Anders wird es sich verhalten, wenn Bürger zur Kasse gebeten werden, nicht über den Weg der Steuern und Abgaben sondern in Form von Ordnungsgeldern, die – wie im nachfolgend geschilderten Fall - an modernes Wegelagerertum erinnern.
Wer in diesen Tagen am Dortmund- Ems-Kanal spazieren geht oder mit dem Fahrrad am Kanal entlang fährt, kann erleben, mit welcher Begeisterung viele Menschen den Kanal als Erholungsgebiet nutzen. Es wimmelt von Menschen allen Alters und Geschlechts, die sich im Wasser abkühlen oder nur an der Böschung liegen und sich ausruhen.

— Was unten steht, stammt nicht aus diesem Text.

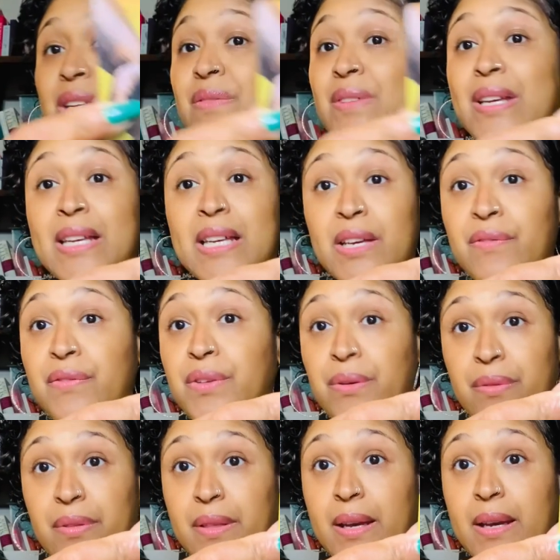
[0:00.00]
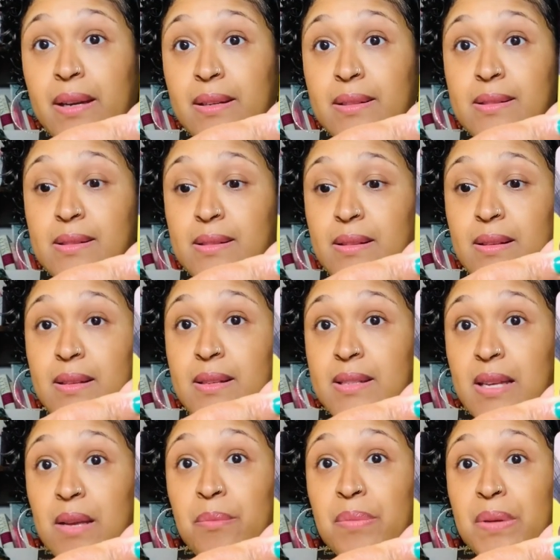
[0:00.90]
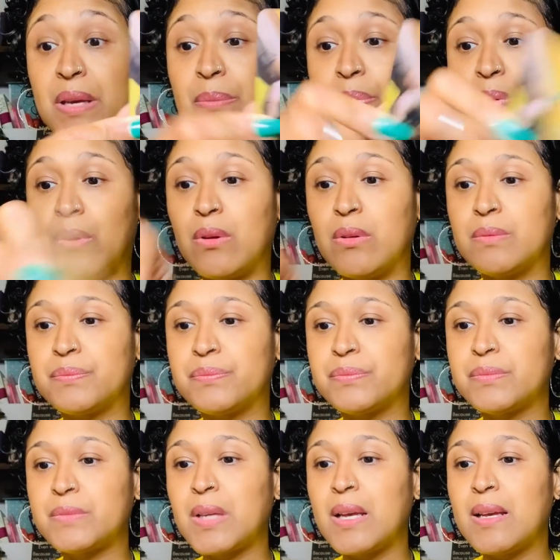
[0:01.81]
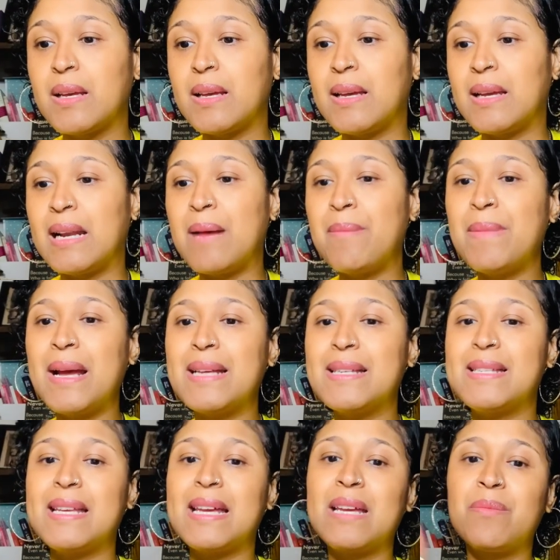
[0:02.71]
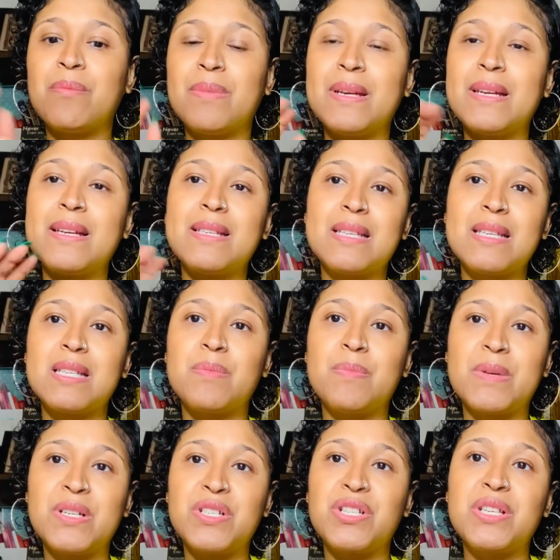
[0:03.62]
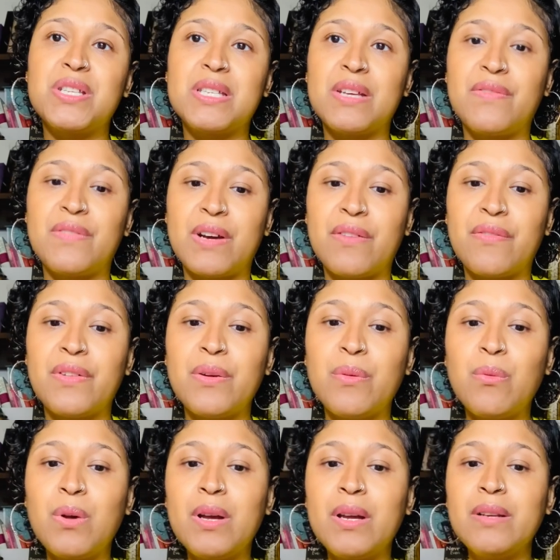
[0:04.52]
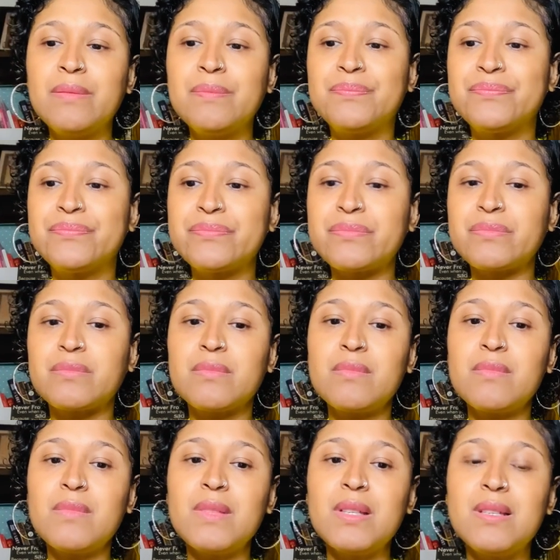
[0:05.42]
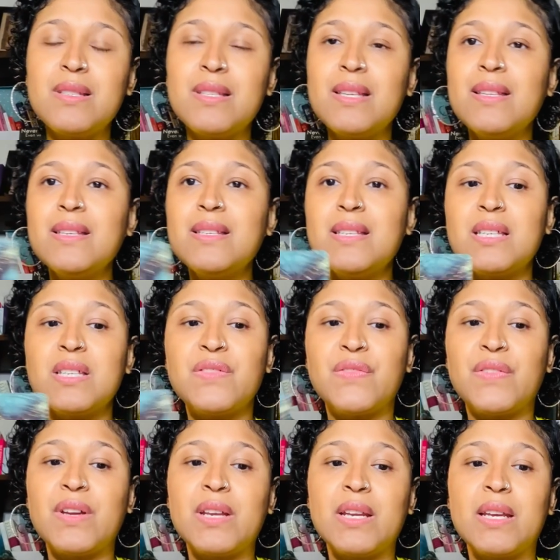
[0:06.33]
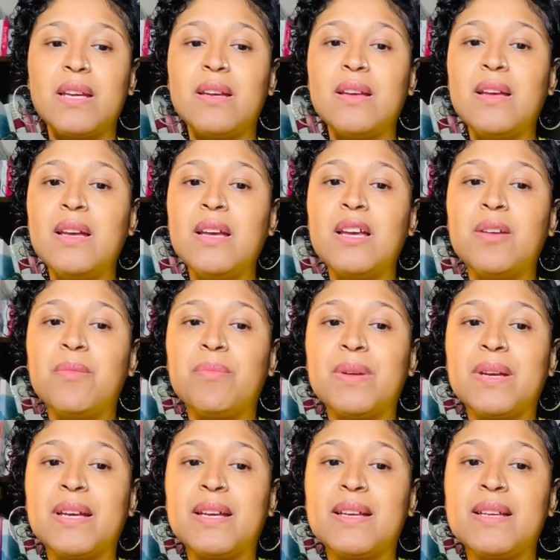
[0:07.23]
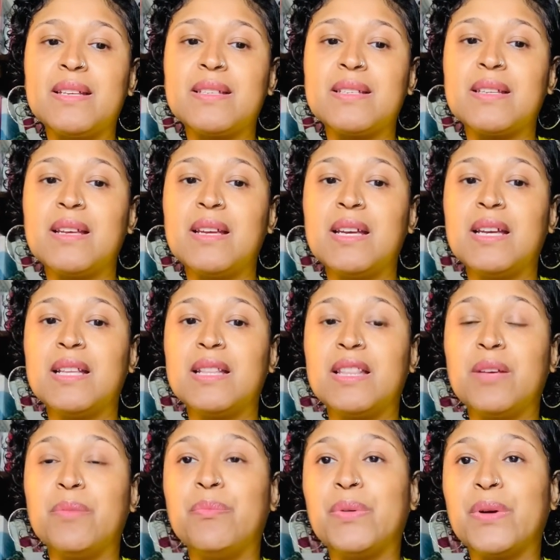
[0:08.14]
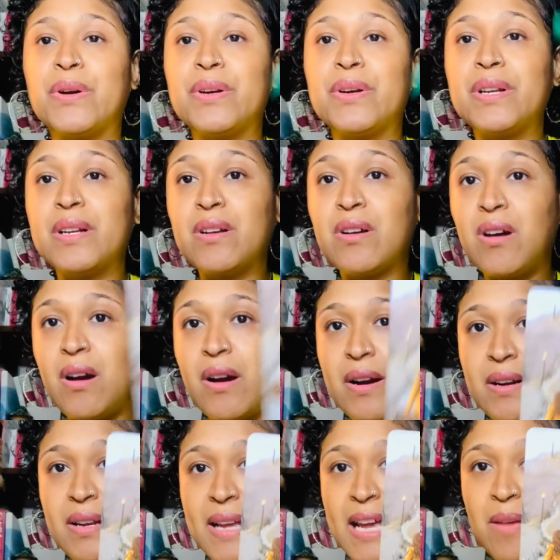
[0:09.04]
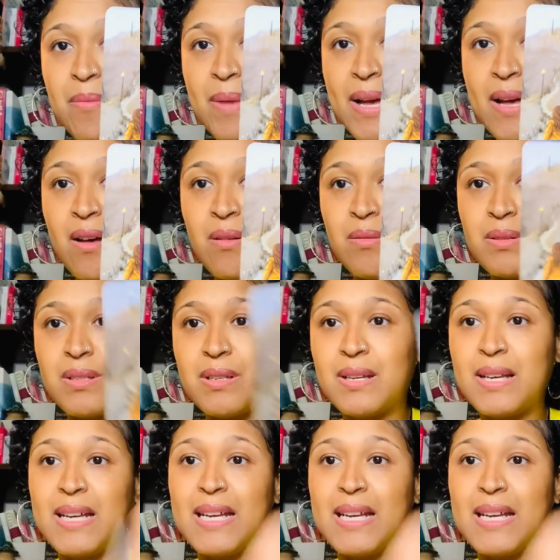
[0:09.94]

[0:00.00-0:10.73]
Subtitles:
even give you things, some people. And I'm not saying be suspicious of everyone. See, this is funny because the Burden card came out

Manch einer von ihnen wird jedoch am Ende des Tages oder auch zwischendurch eine böse Überraschung erleben, wenn er z. B. zu denen gehört, die mit dem Auto zum Kanal gefahren sind und dieses Auto vor der Kanalbrücke – auf der Altmengeder Straße oder hinter der Kanalbrücke auf der Schwieringhauser Straße geparkt haben. Die dort geparkten Autos werden in unregelmäßigen Abständen mit einem „Knöllchen“ über 15 Euro versehen und die Begründung lautet: Verbotenes Parken auf Gehwegen.
Das ist rechtlich sicher o.k., denn es handelt sich unbestritten um Gehwege, allerdings um ausgesprochen schlecht instand gehaltene. Gleichwohl sind einige Fragen und Überlegungen erlaubt. Ist ein Parkverbot auf diesen Flächen auch angemessen vor dem Hintergrund, dass hier kaum ein Fußgänger gesichtet wird. Sollte diese Frage bejaht werden, wäre zu überlegen, ob eine Seite für das Parken freigegeben wird – es sind ja Gehwege auf beiden Straßenseiten angelegt. Denkbar wäre ebenfalls, die Autos halb auf den Gehweg parken zu lassen, damit die Fußgänger unbehindert ihre Ziele erreichen können. Alles Maßnahmen, die mit etwas Fantasie und relativ wenig Finanzmitteln umgesetzt werden könnten.
Sie würden die Verkehrssicherheit erhöhen und einen Effekt vermeiden, der sich bei den betroffenen Autofahrern zwangsläufig einstellt: Nachdem in der Wirtschaft die verantwortlichen Manager versucht haben, so viel wie möglich abzuzocken, greift diese Mentalität offenbar auch im kommunalen, öffentlichen Bereich um sich.